Quelle est la place que les collectivités locales peuvent jouer dans cette réforme ?
La place des collectivités locales est centrale. En fait, dans les missions de l’Ofor, nous sommes maîtres d’ouvrage des collectivités locales, c’est-à-dire l’Ofor doit accompagner les collectivités locales. La deuxième chose, les collectivités locales n’ont jamais eu de redevance dans la vente de l’eau.
Même si nous sommes à l’ère de la décentralisation, le partenaire privilégié avec qui nous devons parler, ce sont les collectivités locales. Et, c’est dans ce cadre que l’Ofor s’apprête à organiser une grande réunion avec l’ensemble des maires du Sénégal pour expliquer les enjeux de la réforme.
Cette reforme est avant tout celle des collectivités locales. Ce sont les maires qui montent toujours au front quand les populations font face à des problèmes d’accès à l’eau. Dans la phase transitoire de gestion des ouvrages nous allons impliquer davantage les maires dans le processus.
Il y a une crainte de perte d’emplois pour les acteurs à la base. Quel est l’avenir des Asufor ?
Je pense qu’il nous régler deux choses rapidement. Je dois préciser que nous ne sommes pas dans une logique de remettre en cause le pouvoir des Asufor. Nous sommes dans une logique de coopération. Si l’on se réfère aux contrats d’affermage, les contrats public et privé, vous avez deux parties, l’Etat et le secteur privé.
Mais il y avait toujours une partie qui manquait. Et cette partie qui doit jouer le rôle de régulateur. Les Asufor vont jouer ce rôle de régulateur. Elles vont représenter les populations.
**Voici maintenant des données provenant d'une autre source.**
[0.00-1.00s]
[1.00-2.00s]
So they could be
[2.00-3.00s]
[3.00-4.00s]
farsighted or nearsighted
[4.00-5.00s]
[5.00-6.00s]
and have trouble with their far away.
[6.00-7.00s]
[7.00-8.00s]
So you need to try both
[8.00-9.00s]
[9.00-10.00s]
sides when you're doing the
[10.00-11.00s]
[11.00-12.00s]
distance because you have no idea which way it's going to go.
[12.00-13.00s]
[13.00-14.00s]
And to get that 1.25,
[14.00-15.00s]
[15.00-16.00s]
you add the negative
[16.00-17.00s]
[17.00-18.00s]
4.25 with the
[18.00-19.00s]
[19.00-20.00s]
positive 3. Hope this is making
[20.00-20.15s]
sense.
Elles défendront et sauvegarderont les intérêts des populations. Nous aurons un contrat tripartite, Ofor, secteur privé et représentants des populations.
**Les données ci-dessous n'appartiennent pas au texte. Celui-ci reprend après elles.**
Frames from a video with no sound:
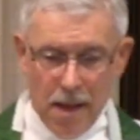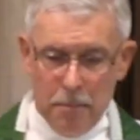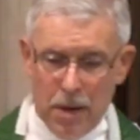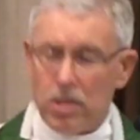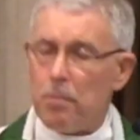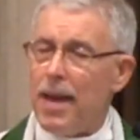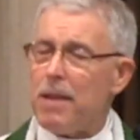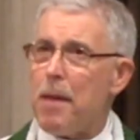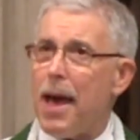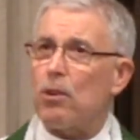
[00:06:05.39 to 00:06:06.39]
But to
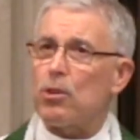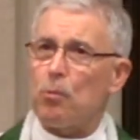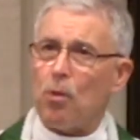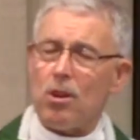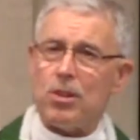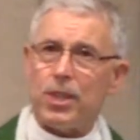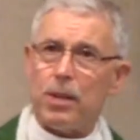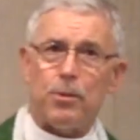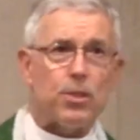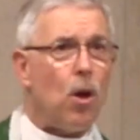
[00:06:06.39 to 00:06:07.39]
make matters worse,
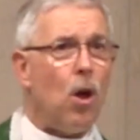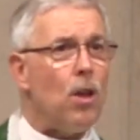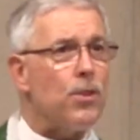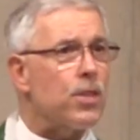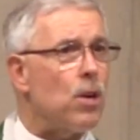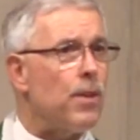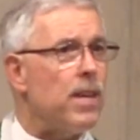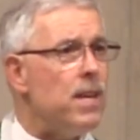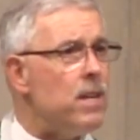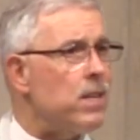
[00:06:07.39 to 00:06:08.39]
it was also
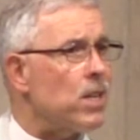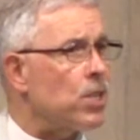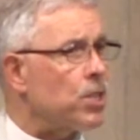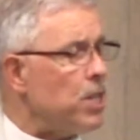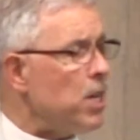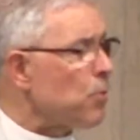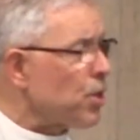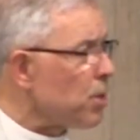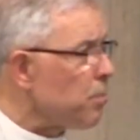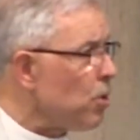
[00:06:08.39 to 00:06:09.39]

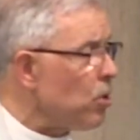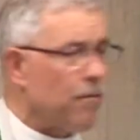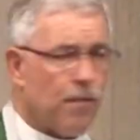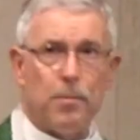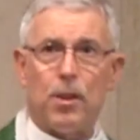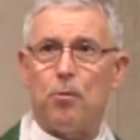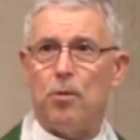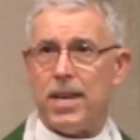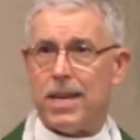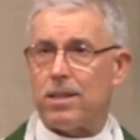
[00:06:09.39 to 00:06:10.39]
indistinguishable from the
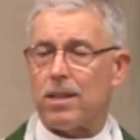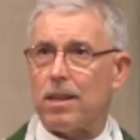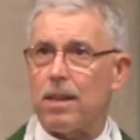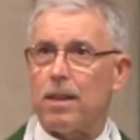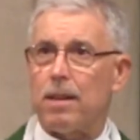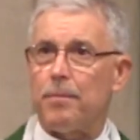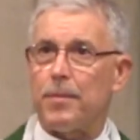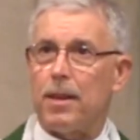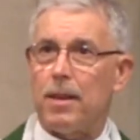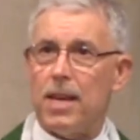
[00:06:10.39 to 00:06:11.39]
wheat,
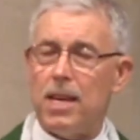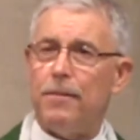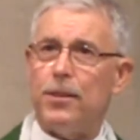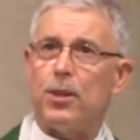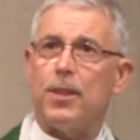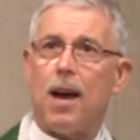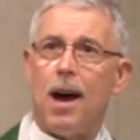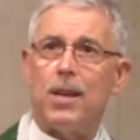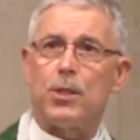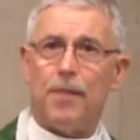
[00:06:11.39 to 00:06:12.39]
even to the
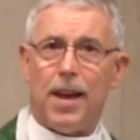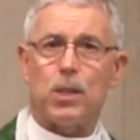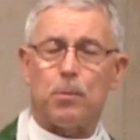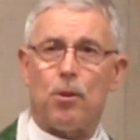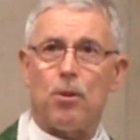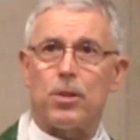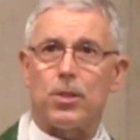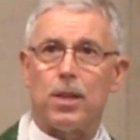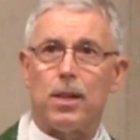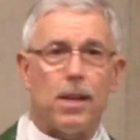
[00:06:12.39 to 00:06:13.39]
eyes of experts,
Certains villages sont devenus des centres urbains. Comment l’Ofor va-t-il prendre en compte l’extension du réseau ?
L’extension du réseau, je dirai même l’accès à l’eau se pose partout. Nous devons bannir les bornes fontaines. Nous devons soulager nos mamans, nos tantes et nos sœurs qui parcourent des kilomètres tous les jours pour aller chercher de l’eau. La vision de l’Ofor, c’est un foyer un point d’eau potable. Notre objectif, c’est de doter chaque foyer d’un robinet.
Cela demande de gros investissements. Nous allons essayer de travailler pour trouver des ressources financières pour cela. Ce n’est pas un travail qui sera fait dans un ou deux ans. Nous avons une direction claire pour atteindre cet objectif que l’on retrouve dans notre vision qui se résume par : un foyer un point d’eau potable.